Hacker News new | ask | show | jobs
by torginus 235 days ago
It can?

If you use 'multimodal transformer' instead of LLM (which most SOTA models are), I don't think there's any reason why a transformer arch couldn't be trained to drive a car, in fact I'm sure that's what Tesla and co. are using in their cars right now.

I'm sure self-driving will become good enough to be commercially viable in the next couple years (with some limitations), that doesn't mean it's AGI.

2 comments

There is a vast gulf between "GPT-5 can drive a car" and "a neural network using the transformer architecture can be trained to drive a car". And I see no proof whatsoever that we can, today, train a single model that can both write a play and drive a car. Even less so one that could do both at the same time, as a generally intelligent being should be able to.

If someone wants to claim that, say, GPT-5 is AGI, then it is on them to connect GPT-5 to a car control system and inputs and show that it can drive a car decently well. After all, it has consumed all of the literature on driving and physics ever produced, plus untold numbers of hours of video of people driving.

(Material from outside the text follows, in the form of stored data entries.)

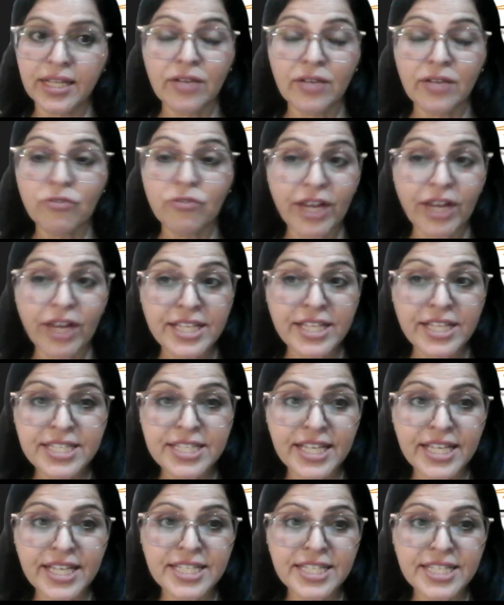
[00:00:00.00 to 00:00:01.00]
Why
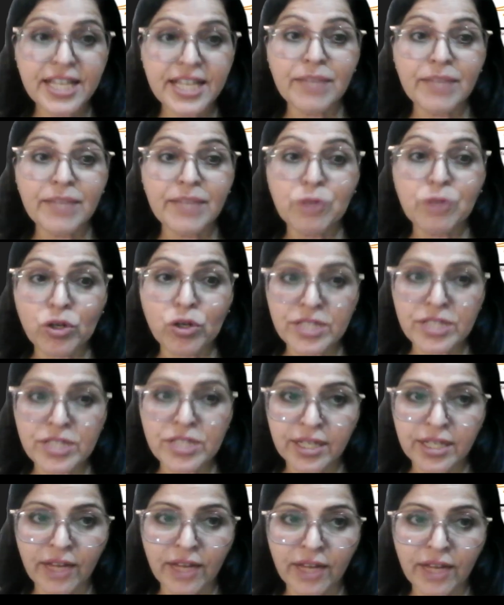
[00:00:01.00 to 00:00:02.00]
6? Because the
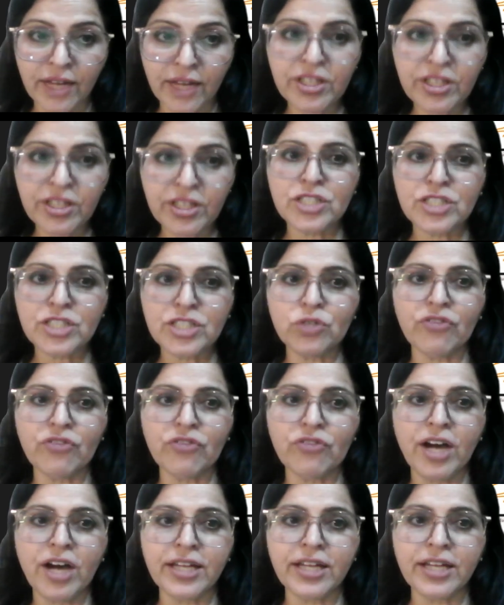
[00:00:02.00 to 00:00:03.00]
configuration of
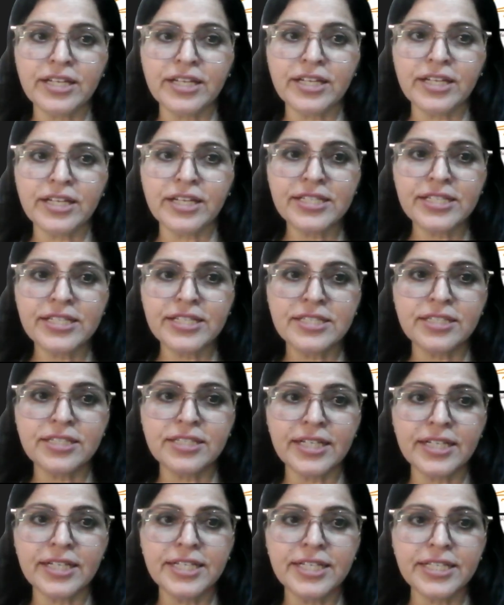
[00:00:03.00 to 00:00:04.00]
iron is
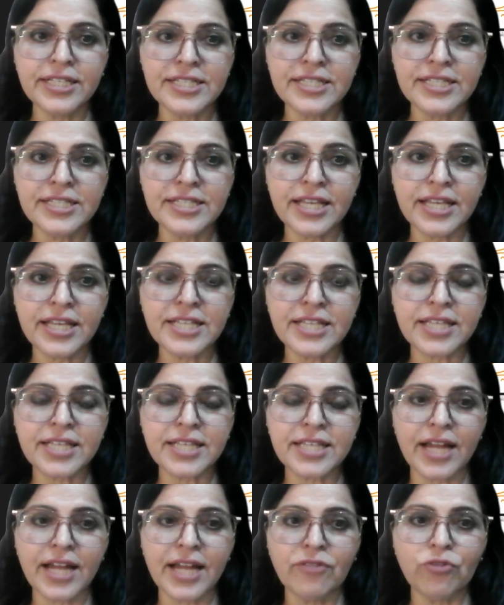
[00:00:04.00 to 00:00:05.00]
3d6
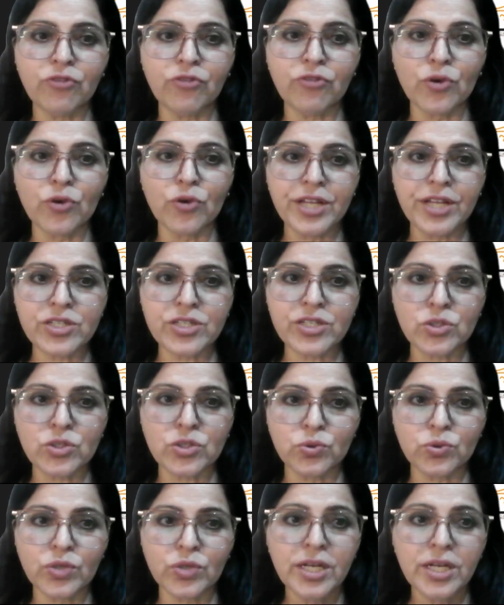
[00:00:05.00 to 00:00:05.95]
and 4s2.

>There is a vast gulf between "GPT-5 can drive a car" and "a neural network using the transformer architecture can be trained to drive a car".

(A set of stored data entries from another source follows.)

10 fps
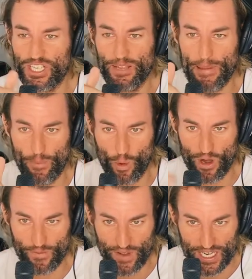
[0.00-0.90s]
and you see
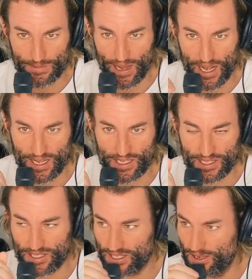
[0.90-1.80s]
people wearing face
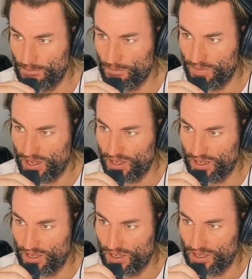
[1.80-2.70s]
masks,
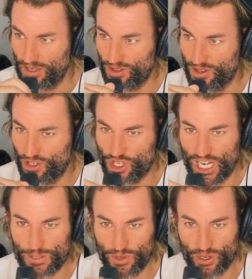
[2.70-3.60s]
the
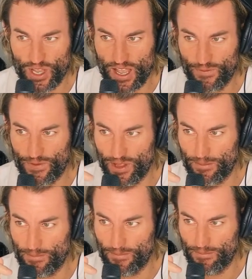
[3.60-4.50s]
judgment you have for
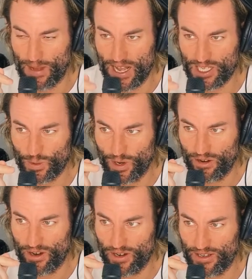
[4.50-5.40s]
the mask
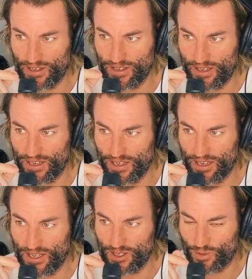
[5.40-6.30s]
wearer
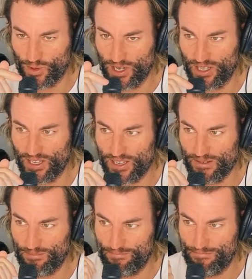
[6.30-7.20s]
is
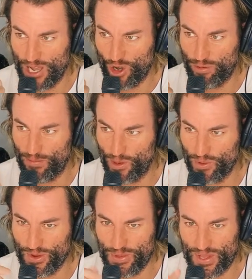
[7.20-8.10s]
really
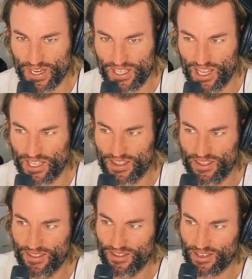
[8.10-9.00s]
palpable. You're thinking like,
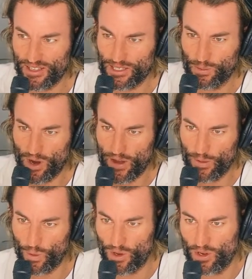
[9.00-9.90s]
look at this
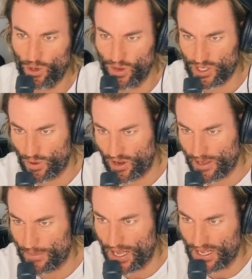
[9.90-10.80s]
worrywart, always
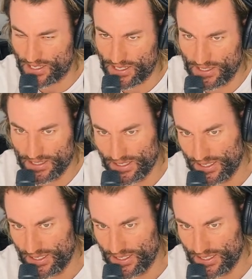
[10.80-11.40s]
wearing a mask.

The only difference between the two is training data the former lacks that the latter does so not a 'vast gulf'.

>And I see no proof whatsoever that we can, today, train a single model that can both write a play and drive a car.

You are not making a lot of sense here. You can have a model that does both. It's not some herculean task. it's literally just additional data in the training run. There are vision-language-action models tested on public roads.

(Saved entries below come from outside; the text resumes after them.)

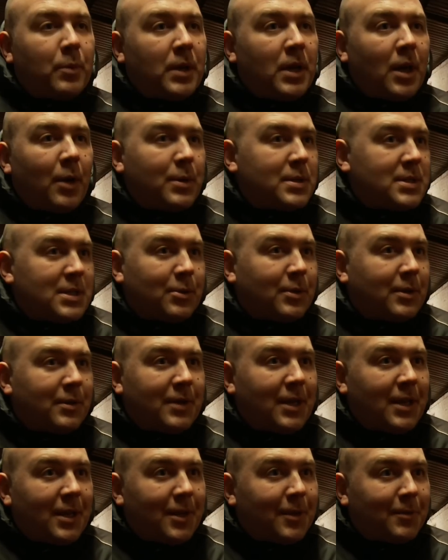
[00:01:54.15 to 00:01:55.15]
We know we're still
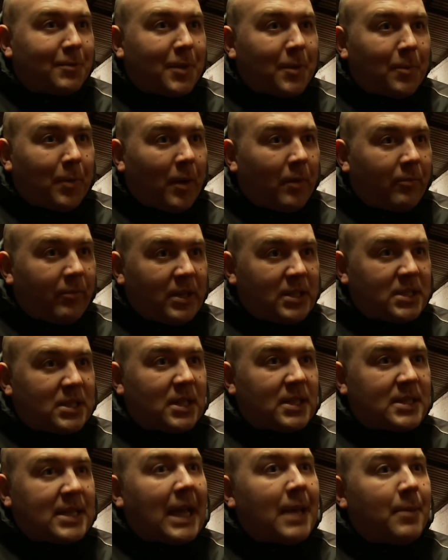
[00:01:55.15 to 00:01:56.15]
in the bottom reaches
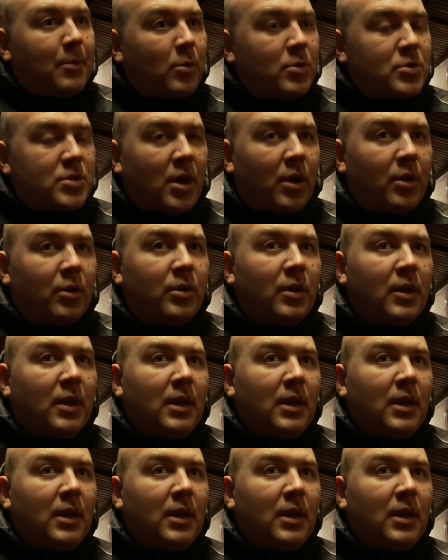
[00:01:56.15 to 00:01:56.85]
of the table. So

https://wayve.ai/thinking/lingo-2-driving-with-language/

> single model that can both write a play and drive a car.

It would be a really silly thing to do, and probably there are engineering subletities as to why this would be a bad idea, but I don't see why you couldn't train a single model to do both.

It's not silly, it is in fact a clear necessity to have both of these for something to be even close to AGI. And you additionally need it trained on many other tasks - if you believe that each task requires additional parameters and additional training data, then it becomes very clear that we are nowhere near to a general intelligence system; and it should also be pretty clear that this will not scale to 100 tasks with anything similar to the current hardware and training algorithms.
Okay but then can a multimodal transformer do everything an LLM can?
Most SOTA LLMs are multimodal transformers.